El nacimiento del Sutep, como todo parto, fue doloroso: maestros perseguido, despedidos, presos: “1974 encontrará a los maestros en el Sepa y en las cárceles del país donde permanecerán por muchos meses más. Sin embargo, el Sutep en la práctica continuará manteniendo la hegemonía de la dirección del magisterio como su legítimo organismo representativo” (p. 173).
También tenemos Maestra vida (novela verdad, dice el subtítulo), escrita por Guillermo Thorndike y editada por Derrama Magisterial el 2013 (la edición anterior, Mosca Azul Editores); trata sobre la vida de Horacio Zeballos y su participación en la fundación del Sutep.
           
La historia comienza cuando Zeballos recibe su título de profesor a fines de 1963 y termina cuando fallece en 1984. Entre esos años, las dictaduras de Velasco y Bermúdez se ensañan con los maestros del Perú: “Bastaba ser sutepistas para que se les atribuyera la condición de subversivos” (p. 144). Y en esos tiempos, había que ser sutepista para cambiar la condición de “esclavo de corbata” (p. 13) que tenía el maestro.
            Pero Zeballos no solo es sindicalista, también es político. Militó en PCP-Patria Roja y militante de este grupo asume la dirigencia del Sutep, con la consigna de organizar un sindicato único para los maestros del Perú. “La verdad era que los maestros querían la unidad. Tenían un solo patrón, el Estado” (p. 56). Por supuesto que por buscar dicha unidad, terminó en el Sepa. Y como político también pretendió unificar a las izquierdas para las elecciones de 1980, pero los líderes, según la novela verdad, no se pusieron de acuerdo. “Solía repetir Zeballos que esta vez el pueblo no perdonaría el fracaso de la unidad. Estaba seguro de que los partidos recibirían el castigo de una humillación en las ánforas” (495). Sin embargo, el electorado no le dio la espalda al sutepista: sale elegido diputado por Arequipa. ¡De “subversivo” a diputado! “Esa rara imagen quedaría al final de Horacio Zeballos, el pelo en desorden, la fulguración de sus ojos alumbrando la inmensa barba negra, el cuerpo huesudo y un fusil que no disparaba en lo alto de sus brazos flacos. Un tosco fusil sin balas, hecho de sauce” (p. 496).

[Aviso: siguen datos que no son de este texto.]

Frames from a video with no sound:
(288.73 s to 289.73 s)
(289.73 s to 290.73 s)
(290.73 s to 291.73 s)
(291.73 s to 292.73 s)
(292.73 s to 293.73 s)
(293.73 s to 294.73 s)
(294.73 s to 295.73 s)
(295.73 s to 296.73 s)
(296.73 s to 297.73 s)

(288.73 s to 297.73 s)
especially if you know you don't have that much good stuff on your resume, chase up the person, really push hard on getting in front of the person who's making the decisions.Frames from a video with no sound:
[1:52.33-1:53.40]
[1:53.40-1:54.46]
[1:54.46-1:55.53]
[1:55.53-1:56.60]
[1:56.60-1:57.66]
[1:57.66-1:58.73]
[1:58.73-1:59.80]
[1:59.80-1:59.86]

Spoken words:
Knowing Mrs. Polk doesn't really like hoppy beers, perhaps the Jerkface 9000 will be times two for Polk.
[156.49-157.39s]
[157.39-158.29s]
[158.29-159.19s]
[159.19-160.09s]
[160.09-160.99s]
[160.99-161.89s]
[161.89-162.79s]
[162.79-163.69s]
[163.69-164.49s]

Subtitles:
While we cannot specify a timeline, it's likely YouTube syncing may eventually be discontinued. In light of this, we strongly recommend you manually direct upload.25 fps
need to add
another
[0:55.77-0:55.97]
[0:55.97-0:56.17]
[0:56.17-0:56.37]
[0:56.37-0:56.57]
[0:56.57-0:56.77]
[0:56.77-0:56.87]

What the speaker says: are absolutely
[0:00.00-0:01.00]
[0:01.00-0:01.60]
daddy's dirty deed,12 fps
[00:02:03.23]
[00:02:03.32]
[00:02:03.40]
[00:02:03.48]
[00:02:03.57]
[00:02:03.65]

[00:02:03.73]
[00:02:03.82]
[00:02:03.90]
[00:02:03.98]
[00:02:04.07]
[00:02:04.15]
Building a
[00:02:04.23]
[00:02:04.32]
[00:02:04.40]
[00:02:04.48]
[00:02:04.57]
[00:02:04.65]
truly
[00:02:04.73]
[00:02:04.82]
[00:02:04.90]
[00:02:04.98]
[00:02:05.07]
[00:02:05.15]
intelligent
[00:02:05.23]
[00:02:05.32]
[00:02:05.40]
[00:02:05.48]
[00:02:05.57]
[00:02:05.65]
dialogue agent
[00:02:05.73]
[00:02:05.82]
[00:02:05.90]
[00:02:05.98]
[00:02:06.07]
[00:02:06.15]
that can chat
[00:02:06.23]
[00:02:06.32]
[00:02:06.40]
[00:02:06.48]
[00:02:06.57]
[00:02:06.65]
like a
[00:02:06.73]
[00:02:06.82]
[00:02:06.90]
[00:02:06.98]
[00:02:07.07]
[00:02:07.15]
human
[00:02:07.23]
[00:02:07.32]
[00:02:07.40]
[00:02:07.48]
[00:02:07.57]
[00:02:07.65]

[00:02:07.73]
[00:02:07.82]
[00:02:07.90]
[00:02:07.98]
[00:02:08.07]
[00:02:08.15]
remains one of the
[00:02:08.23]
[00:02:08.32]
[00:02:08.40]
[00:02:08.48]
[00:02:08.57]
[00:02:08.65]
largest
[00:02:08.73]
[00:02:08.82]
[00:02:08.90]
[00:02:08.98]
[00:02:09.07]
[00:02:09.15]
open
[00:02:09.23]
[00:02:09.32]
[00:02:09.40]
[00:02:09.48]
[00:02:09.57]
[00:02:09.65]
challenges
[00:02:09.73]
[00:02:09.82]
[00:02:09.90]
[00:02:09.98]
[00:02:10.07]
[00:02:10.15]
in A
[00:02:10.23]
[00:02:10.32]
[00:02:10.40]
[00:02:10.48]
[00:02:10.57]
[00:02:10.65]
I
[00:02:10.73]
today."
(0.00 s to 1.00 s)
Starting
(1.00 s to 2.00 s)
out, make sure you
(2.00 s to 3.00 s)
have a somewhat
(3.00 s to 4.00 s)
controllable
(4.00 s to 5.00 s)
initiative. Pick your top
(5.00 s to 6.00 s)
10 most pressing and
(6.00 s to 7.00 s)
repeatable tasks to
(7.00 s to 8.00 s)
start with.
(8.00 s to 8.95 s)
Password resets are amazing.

            Siguiendo la historia de agravios contra los maestros del Perú, se nos presenta el caso La Cantuta: 18 de julio de 1992, el gobierno “fujimontecinista”, a través de su brazo armado Grupo Colina, secuestró y asesinó a un profesor y nueve estudiantes de la Universidad Nacional de Educación, conocida como La Cantuta. Este hecho criminal fue llevado a la novela por Félix Huamán Cabrera en Qantu: flor y tormenta y a la crónica por Efraín Rúa en El crimen de La Cantuta.

            Asimismo, Sócrates Zuzunaga, con respecto a los años ochenta y noventa nos dice: “Los profesores éramos los que más sufríamos los efectos de la represión militar”, y la frase del maestro Ricardo Dolorier expresa muy bien todo lo señalado con respecto al movimiento magisterial: “Ser maestro en el Perú es una forma muy peligrosa de vivir y una forma muy hermosa de morir”.